Fundamentally, we want porn, and we want it free, whilst having the right to degrade and shame the people who provide it.

When I Grow Up...

Julie Bindel wonders 'if prostitution is "work", will states create training programmes for girls to perform the "best oral sex" for sex buyers?'. First and foremost, around 20% of sex workers are men. Still, we refuse to associate them with the sex industry.

Secondly, sex workers do not attend a training boot-camp to prepare themselves for the jobs at hand. The stigma associated with the sex industry is something that will never entirely disappear. In society's view, it is undeniably outrageous for a young girl or boy to aspire to be a sex worker.
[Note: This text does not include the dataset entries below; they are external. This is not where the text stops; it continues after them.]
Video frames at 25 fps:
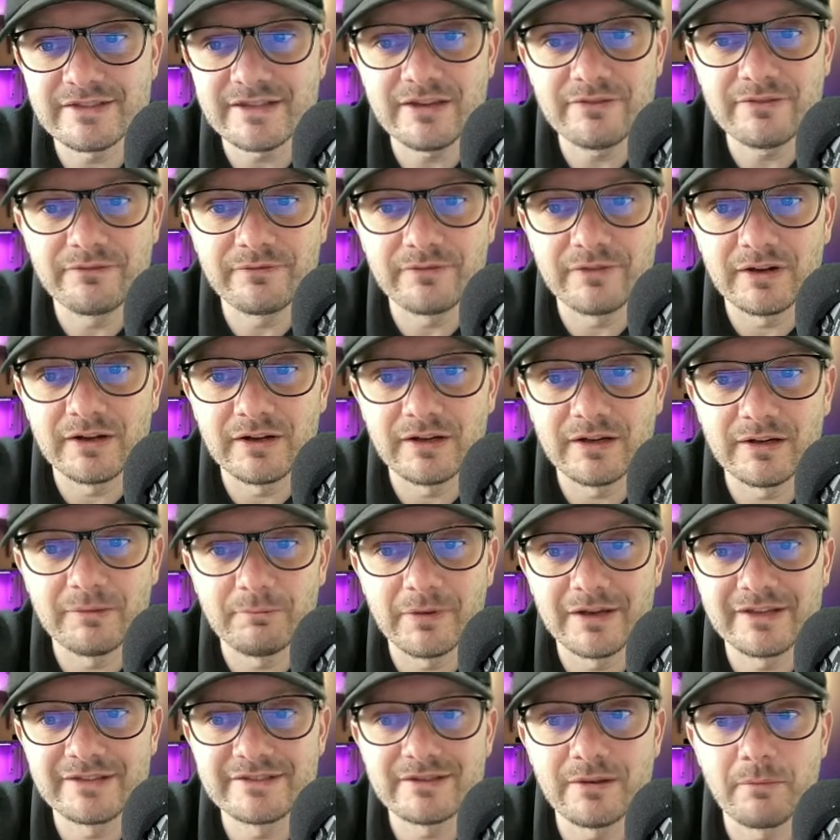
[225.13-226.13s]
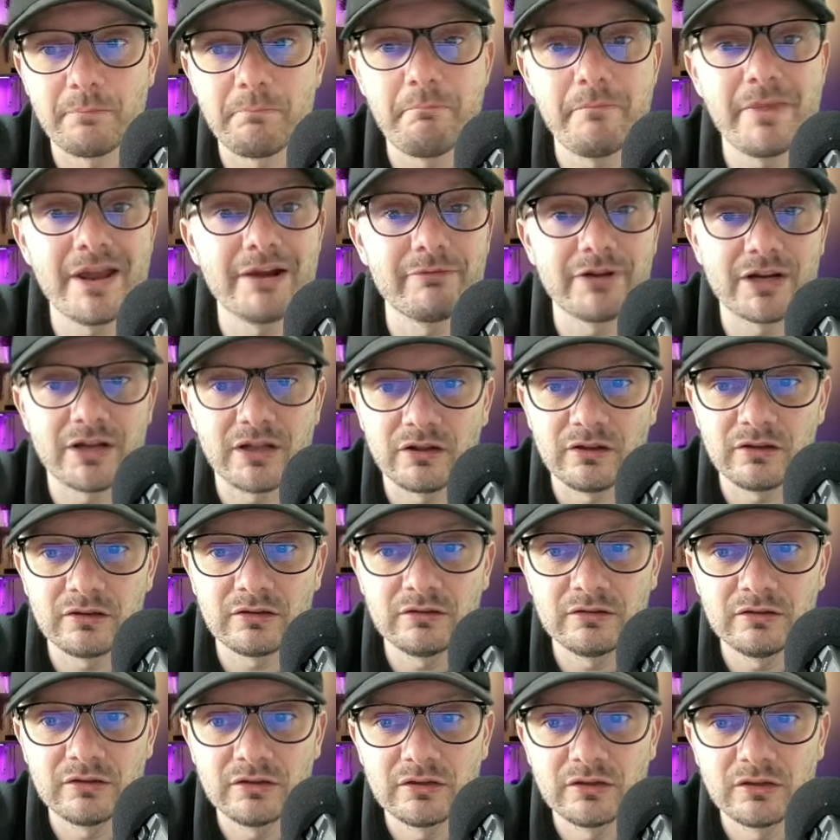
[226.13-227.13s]
if by some
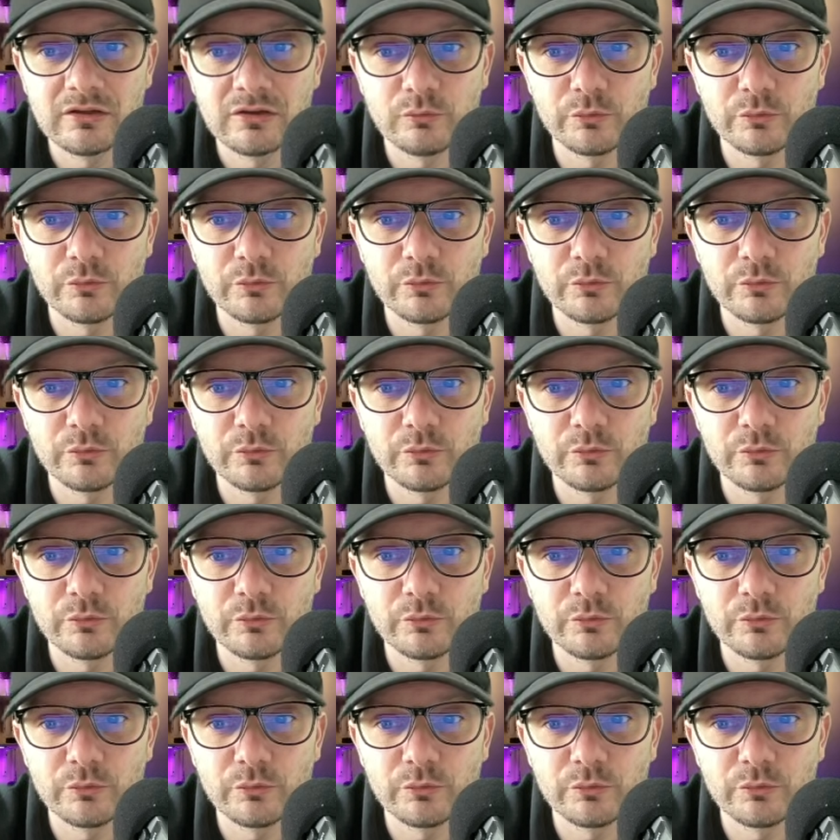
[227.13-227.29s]
miracle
Instead, the sex industry is a dirty, crude enterprise that only uneducated, desperate people dare to enter.

However, sex worker 'Juliet' argues that 'prostitution is having sex for money, and neither having sex nor getting paid is inherently degrading, abusive, exploitative, or harmful.' Our view of the sex industry entirely derived from the misconstrued connotations of the most commonly used words like 'whore' or 'slut'. And, regrettably, these views and stigmatisations are eternally inevitable.

Whether it comes down to the words we use or the type of pornography we choose to access, the simple fact is we will never fully accept sex work as work. We will always expect the sex industry to be easily accessible and free. But it will forever be viewed as obscene and inappropriate to enter the sex industry.

No matter how much society shifts and adapts to more modern behaviours, we are under the erroneous belief that we have ownership of the female body. And, because of that barbaric expectation, sex workers will perpetually be desired, degraded and demonised.